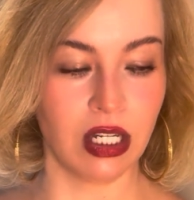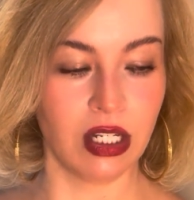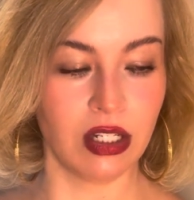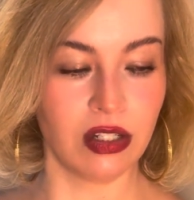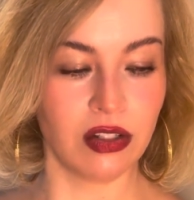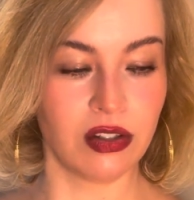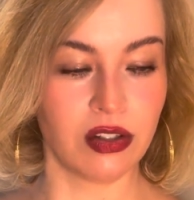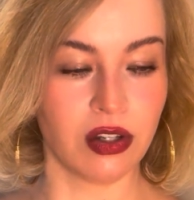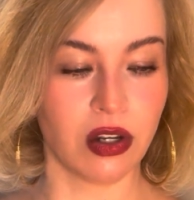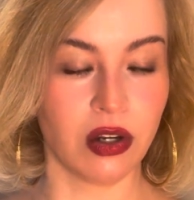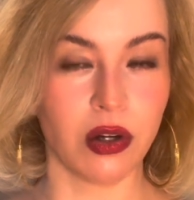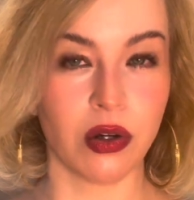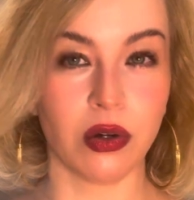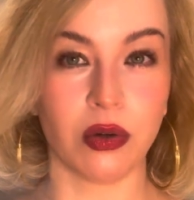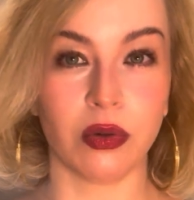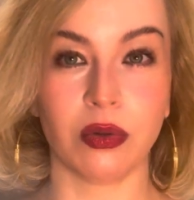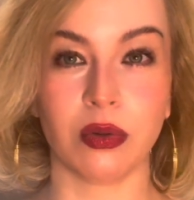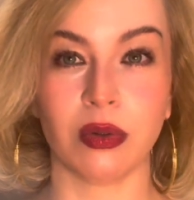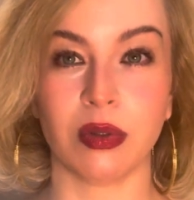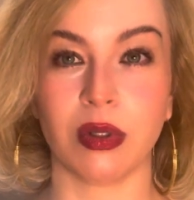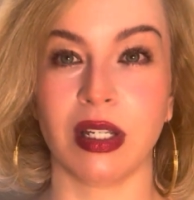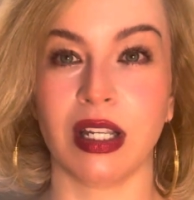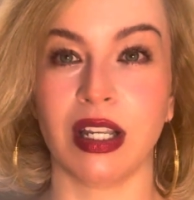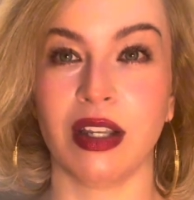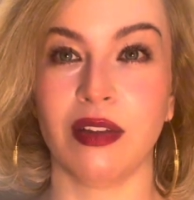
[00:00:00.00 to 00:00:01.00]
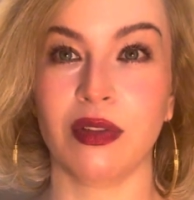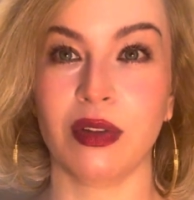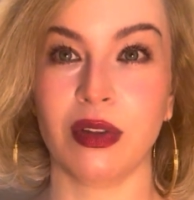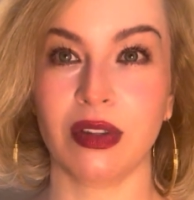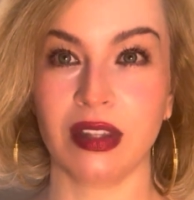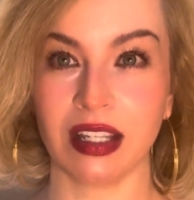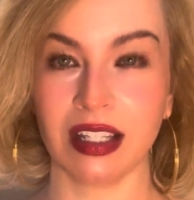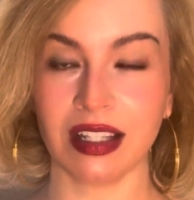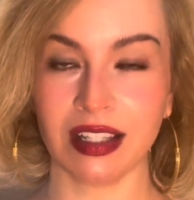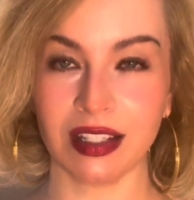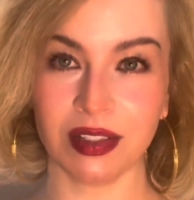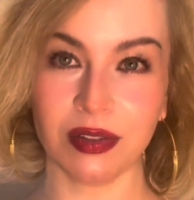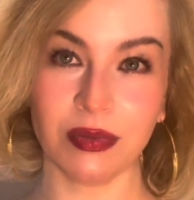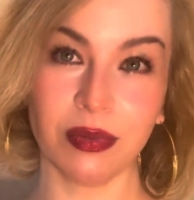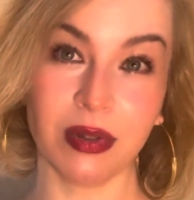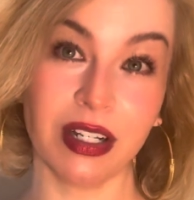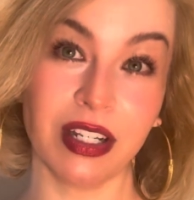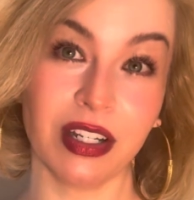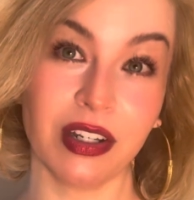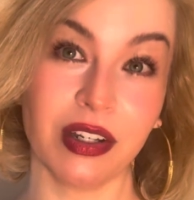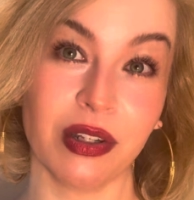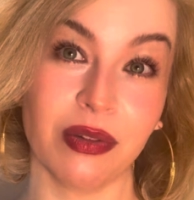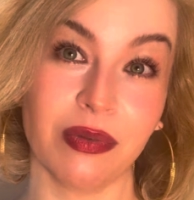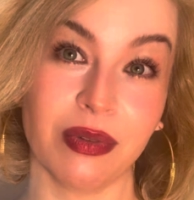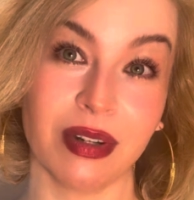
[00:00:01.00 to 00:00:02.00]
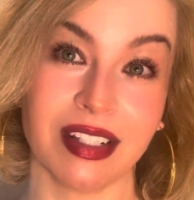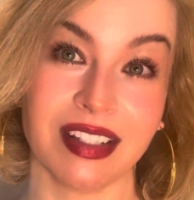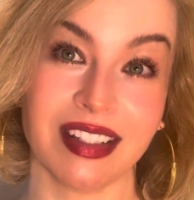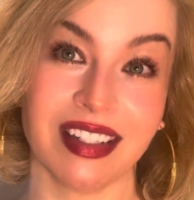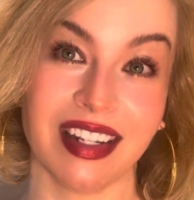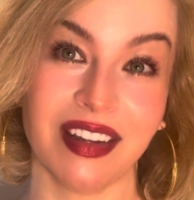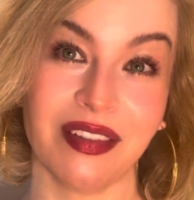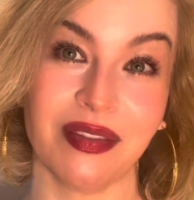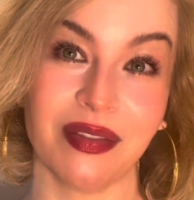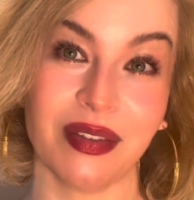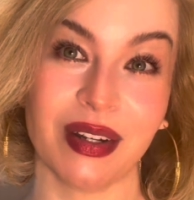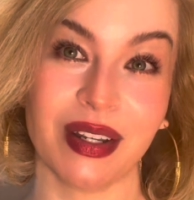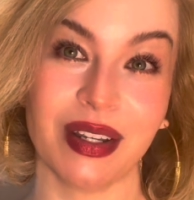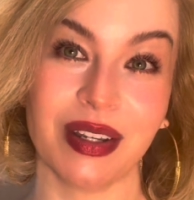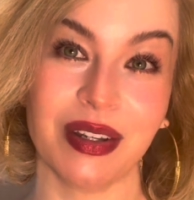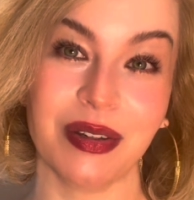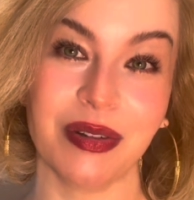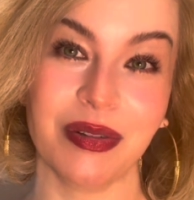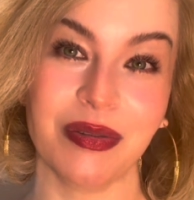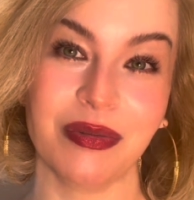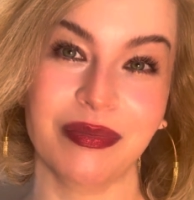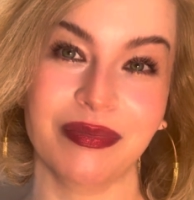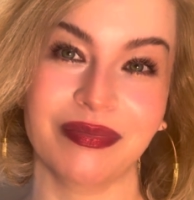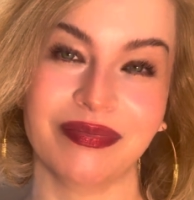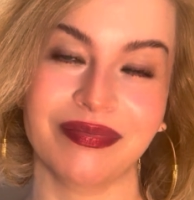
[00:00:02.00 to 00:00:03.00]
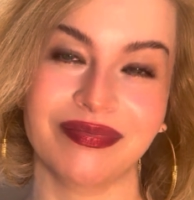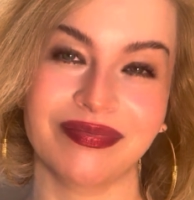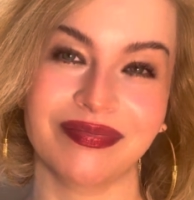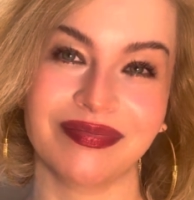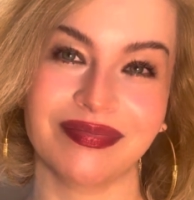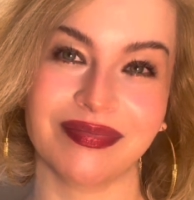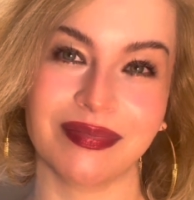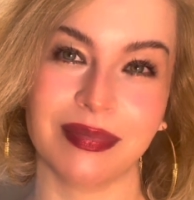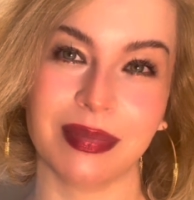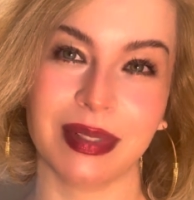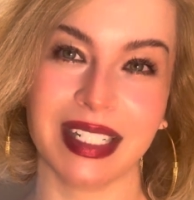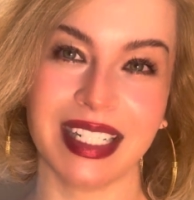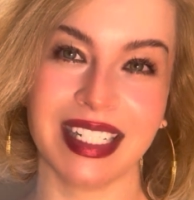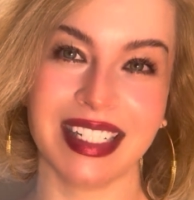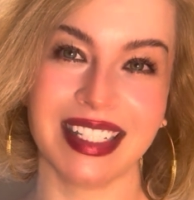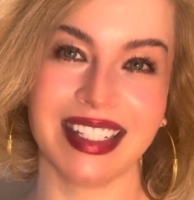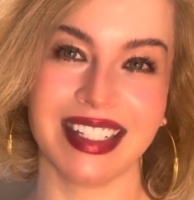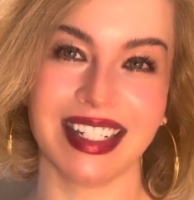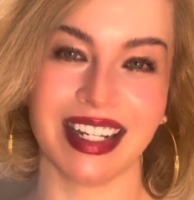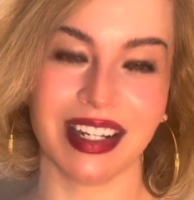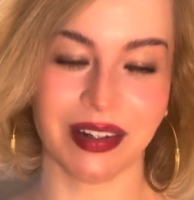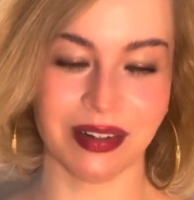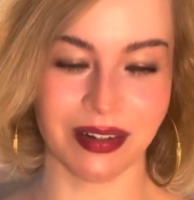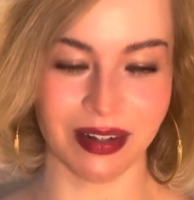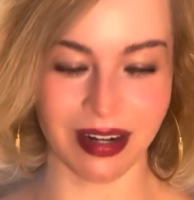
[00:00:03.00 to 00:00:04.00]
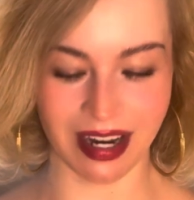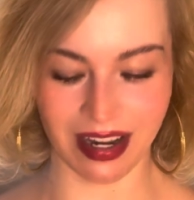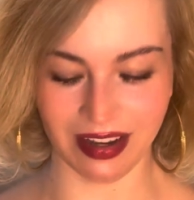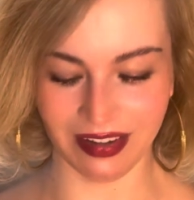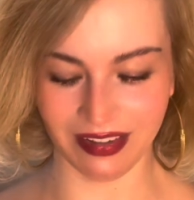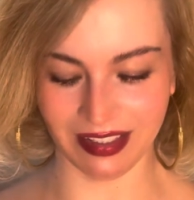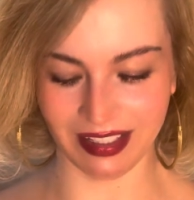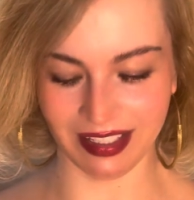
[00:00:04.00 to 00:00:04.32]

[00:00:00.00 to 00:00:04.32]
So, if you think this reading could resonate for you, please stick around.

* * * * * * *

*Work order:*
The records above need to be restated word for word, with the pictures left out.

*Result for this exercise:*
[00:00:00.00 to 00:00:01.00]
[00:00:01.00 to 00:00:02.00]
[00:00:02.00 to 00:00:03.00]
[00:00:03.00 to 00:00:04.00]
[00:00:04.00 to 00:00:04.32]

[00:00:00.00 to 00:00:04.32]
So, if you think this reading could resonate for you, please stick around.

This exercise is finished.